The month-to-month numbers are all seasonally adjusted and paint a different picture than the year-over-year results which show September housing sales were up 18.2%.
While Vancouver sales were 63.8% from a year ago in September a closer look at activity remains below the 10-year average in Canada’s most expensive city.
“If you are looking at the long-term average, I would suggest the numbers speak otherwise,” said Mr. Klump, acknowledging an overheated market could cause Finance Minister Jim Flaherty to intervene again with tougher mortgage rules. “He wouldn’t hesitate to reign it in, if there was evidence of overheating. But after tightening them four times in the past four years, he’s been successful, we are just at the long-term average.”
Some evidence would suggest prices continue to shoot higher with the average sale price last month reaching $385,906 in September, an 8.8% increase from a year ago. At the same time, the association’s MLS Home Price Index, designed to smooth fluctuations caused by anomalies in specific markets, was up 3.1% in September from a year ago.
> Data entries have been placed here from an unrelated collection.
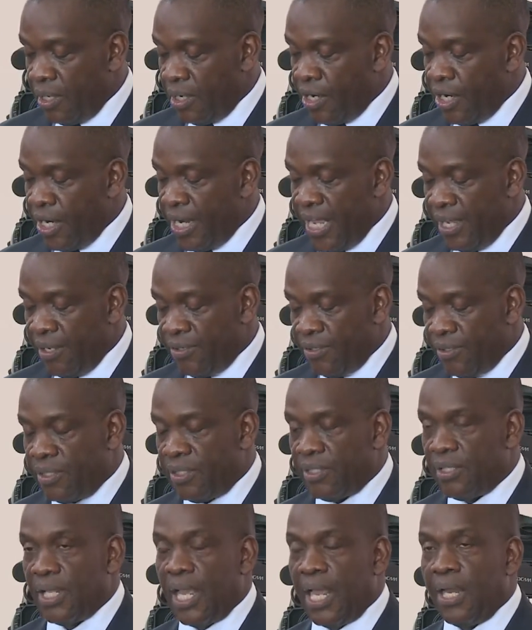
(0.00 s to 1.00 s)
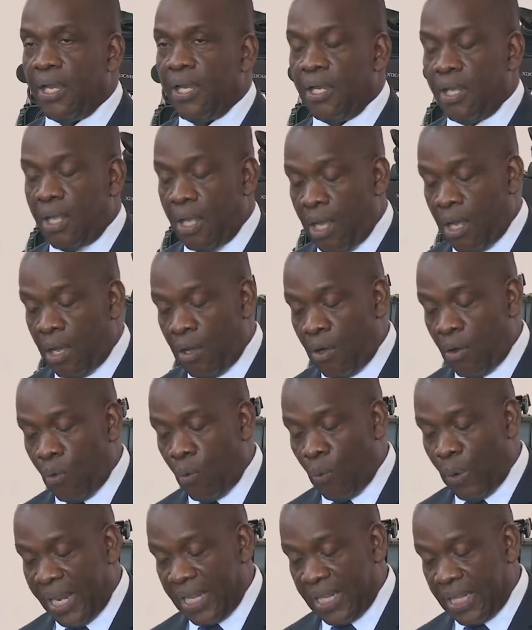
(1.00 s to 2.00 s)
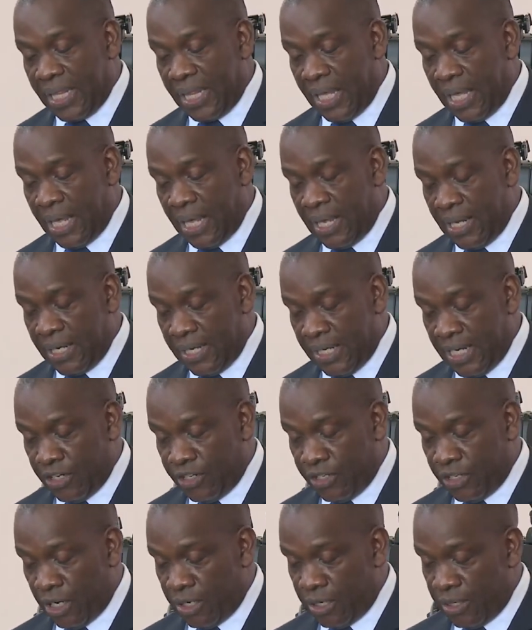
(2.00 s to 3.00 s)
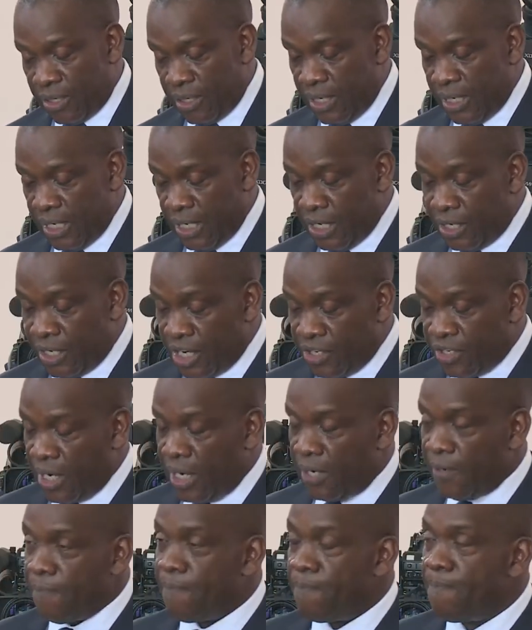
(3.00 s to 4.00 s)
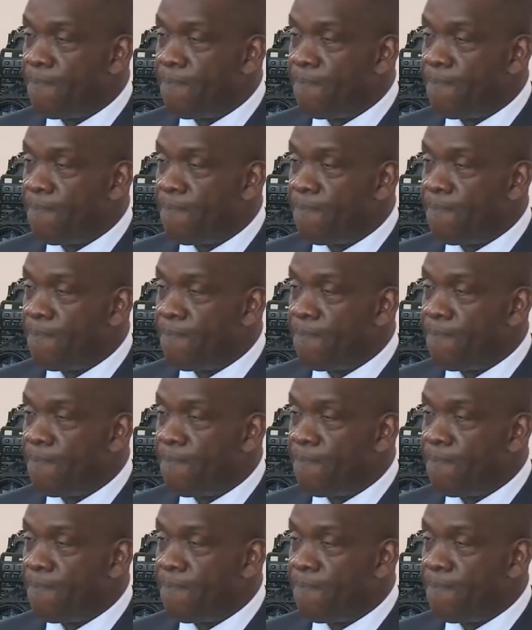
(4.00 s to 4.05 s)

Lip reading: earnings, and a wealthier nation. In addition,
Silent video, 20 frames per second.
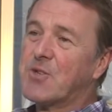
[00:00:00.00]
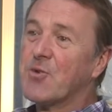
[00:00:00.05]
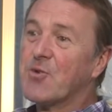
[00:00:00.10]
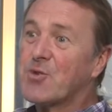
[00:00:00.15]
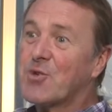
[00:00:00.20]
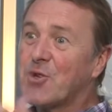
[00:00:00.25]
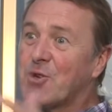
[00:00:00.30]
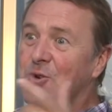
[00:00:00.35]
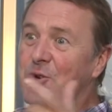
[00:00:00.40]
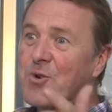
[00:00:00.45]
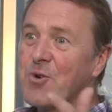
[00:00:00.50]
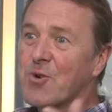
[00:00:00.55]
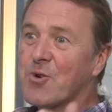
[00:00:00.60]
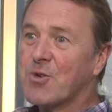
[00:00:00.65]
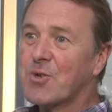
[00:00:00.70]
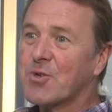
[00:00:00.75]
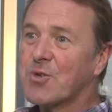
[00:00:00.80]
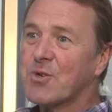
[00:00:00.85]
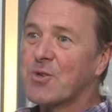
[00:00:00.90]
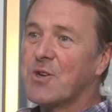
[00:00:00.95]
on
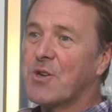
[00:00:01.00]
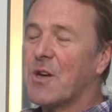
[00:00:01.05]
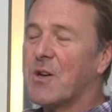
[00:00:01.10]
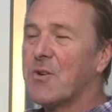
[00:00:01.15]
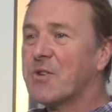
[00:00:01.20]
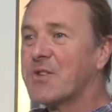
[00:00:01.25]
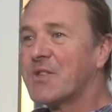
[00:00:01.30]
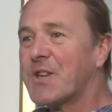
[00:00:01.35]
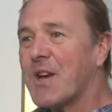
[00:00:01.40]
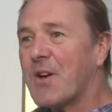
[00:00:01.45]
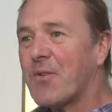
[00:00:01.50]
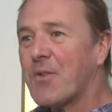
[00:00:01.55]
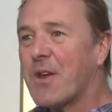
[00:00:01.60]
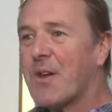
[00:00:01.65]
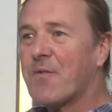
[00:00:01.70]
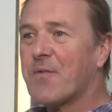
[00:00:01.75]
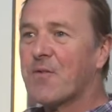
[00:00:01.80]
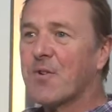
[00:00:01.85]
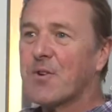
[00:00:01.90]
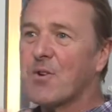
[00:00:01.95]
tours, and, you know, to South
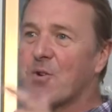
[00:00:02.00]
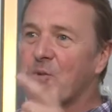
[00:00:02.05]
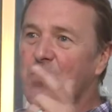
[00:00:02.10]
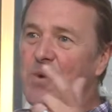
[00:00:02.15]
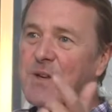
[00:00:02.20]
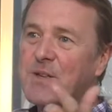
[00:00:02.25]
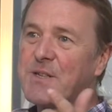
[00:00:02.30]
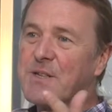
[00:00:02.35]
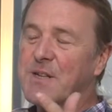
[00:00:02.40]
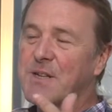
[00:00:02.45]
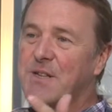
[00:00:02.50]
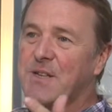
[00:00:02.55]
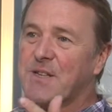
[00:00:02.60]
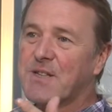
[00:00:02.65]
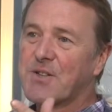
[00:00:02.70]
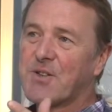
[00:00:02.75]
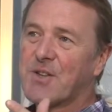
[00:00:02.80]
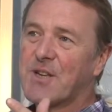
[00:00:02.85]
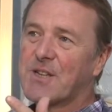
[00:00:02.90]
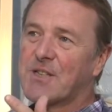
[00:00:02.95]
Africa, West Indies
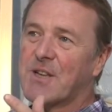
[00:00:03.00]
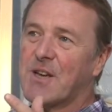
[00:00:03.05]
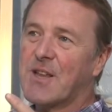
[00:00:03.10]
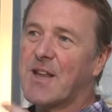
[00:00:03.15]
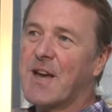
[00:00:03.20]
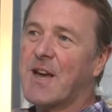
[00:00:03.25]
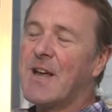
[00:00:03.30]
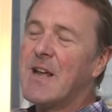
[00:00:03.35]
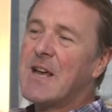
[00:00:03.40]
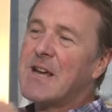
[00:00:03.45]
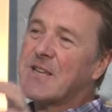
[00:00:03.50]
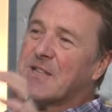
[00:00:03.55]
and things like that.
“The 8.8% reflects the fact sales were very weak a year ago in some very expensive markets,” said Mr. Klump.
Almost everybody agrees the real test for housing will come in October, as the sector now adjusted to tougher mortgage rules, deals with the fact rates have climbed. The prime lending rate remains at 3% but five-year closed fixed rate mortgages are as high as 3.89% at banks on a discounted basis after dropping below 3% earlier in the year.
“We are starting to see some deceleration but the numbers are already inflated because [of pre-approved mortgages. I would not put too much weight on the [September] numbers,” said Benjamin Tal, deputy chief economist with CIBC World Markets.
He notes the markets has corrected in terms of sales activity but the larger question is why haven’t prices followed sales down. “The market is still a bit too strong,” said Mr. Tal, who believes it makes more sense for prices to drop.
David Madani, an economics with Capital Economics, suggests there might be another factor influencing the market which some realtors may not have even considered.
Mr. Madani says he hears anecdotal tales of people coming back to the multiple listing service after trying to sell properties through private for-sale-by-owner networks — something that would boost sales numbers. CREA only tracks MLS numbers so there is no data on how much activity occurs outside it, although evidence presented to the Competition Bureau has suggested organized real estate controls about 90% of the market.
“More prospective sellers are using the much larger MLS network than the smaller private network,” said Mr. Madani. “At the peak of the market, there was more liquidity [in the FSBO networks]. If you’ve got more people using the MLS, presumably you would be talking more sales. In a down market, you need greater exposure to sell your property.”